Une grève de la faim pour dénoncer les soldats violeurs de Djibouti

Des membres du "Comité des femmes djiboutiennes contre les viols et l'impunité" mènent une grève de la faim. A Paris le mois dernier, à Bruxelles ce mois-ci.
Des membres du "Comité des femmes djiboutiennes contre les viols et l'impunité" mènent une grève de la faim. A Paris le mois dernier, à Bruxelles ce mois-ci. - © LIONEL BONAVENTURE - AFP

C'est la deuxième fois en deux mois qu'elles font grève de la faim. A Paris, le mois dernier. A Bruxelles cette fois, depuis 18 jours déjà. Réunies à Saint-Josse, en région bruxelloise, une dizaine de membres du Comité des femmes djiboutiennes contre les viols et l'impunité ont décidé de recourir une fois de plus à cette solution extrême. "C’est notre dernier recours", explique Aïcha Dabalé, la représentante de ce comité. "Il y a parmi nous des jeunes et des moins jeunes, qui mettent leur vie en danger par obligation, parce que cela fait des années que nous nous battons mais que personne ne nous écoute".

Viols en toute impunité

Que dénoncent-elles ? Une série de viols commis par des soldats djiboutiens dans le nord et le sud-ouest du petit pays, situé dans la Corne de l’Afrique, entre l’Ethiopie, la Somalie et le Yémen. Des viols commis dans les montagnes et les villages sur des femmes soupçonnées de sympathie avec le mouvement d’opposition (pacifique ou armé), dans un pays qui n’a changé de président qu’une fois en près de 50 ans. "Le plus terrible, c’est l’impunité. La reconstruction de ces femmes est rendue impossible par le fait qu’elles croisent leur bourreau tous les jours dans leur village", explique Aicha Dabalé.  "Quelques-unes ont porté plainte, sans résultat", poursuit M., un opposant djiboutien qui désire garder l’anonymat.  Pire : certains de ces soldats seraient même promus. "Tout cela laisse penser que tout est pensé, missionné."

Géopolitiquement incontournable

Djibouti, tout petit pays (à peine 630 km²) du continent africain, est, de par sa situation géographique, un lieu géopolitiquement très important. Plusieurs pays étrangers, dont la France, les Etats-Unis et le Japon, y disposent d’ailleurs de bases militaires. La Belgique y a aussi déployé quelques soldats dans le cadre de l’opération Atalante.  "C’est le porte-avion mondial", explique l’opposant réfugié en France. Et face à un tel atout, les accusations de viols sur les Djiboutiennes font peu le poids. "Nous sommes victimes de notre position géostratégique, alors qu’elle aurait pu être un atout", explique Aicha Dabalé. "Nous nous retrouvons face à un mur de silence de la part des pays étrangers, un silence complice. Les militaires étrangers s’entraînent dans les villages où sont commis les viols!".

249 cas recensés

Le Comité des femmes djiboutiennes contre les viols et l'impunité a été fondé en 1993 après le viol et l’assassinat crapuleux d’une Djiboutienne, mère de plusieurs enfants. Depuis lors, l’association a recensé 249 viols, "mais c’est sans compter tous ceux qui sont tus, car il est difficile d’en parler, c’est considéré comme un terrible déshonneur", explique Aicha Dabalé. C’est donc presque clandestinement que ces viols sont recensés à Djibouti.

Sans répondre vraiment aux accusations à l’encontre de ses soldats, le gouvernement djiboutien se contente de dénoncer une manœuvre électoraliste. Le porte-parole du gouvernement, interrogé par RFI, incite par ailleurs les femmes à porter plainte. "Mais celles qui osent le faire sont menacées d’être à nouveau violées. Et de toute façon, il n’y a jamais eu la moindre condamnation", explique M.

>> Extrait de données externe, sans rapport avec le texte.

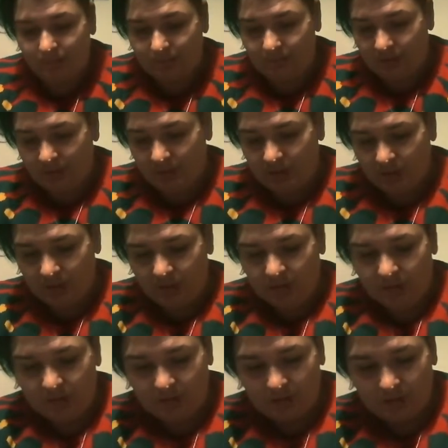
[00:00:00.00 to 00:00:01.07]

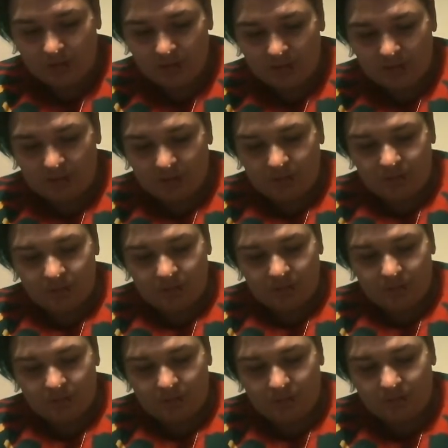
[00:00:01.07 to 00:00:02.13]

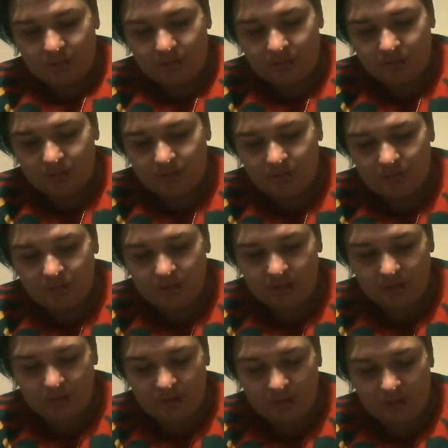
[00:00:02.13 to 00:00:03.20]

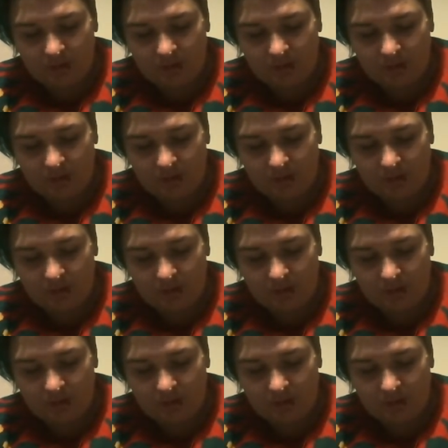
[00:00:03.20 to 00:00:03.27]
Nobody speaks.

Le Parlement européen réagit

Aujourd’hui pourtant, l’action des militantes djiboutiennes semble commencer à porter ses fruits. Le Parlement européen a adopté aujourd’hui une résolution concernant Djibouti, dans laquelle il demande " qu’une enquête internationale indépendante puisse être mise en place afin de mettre fin à l’impunité vis-à-vis des viols commis par l’armée djiboutienne , que tout soit mis en œuvre pour mettre fin à de tels actes, que les responsables soient poursuivis et condamnés et que les femmes victimes de ces crimes bénéficient d’un soutien psychologique et physique". Un soulagement pour le Comité, qui espère qu’à terme, ces crimes seront également reconnus comme des crimes de guerre. En attendant, il a lancé le hashtag #stopvioldjibouti pour également sensibiliser l'opinion publique.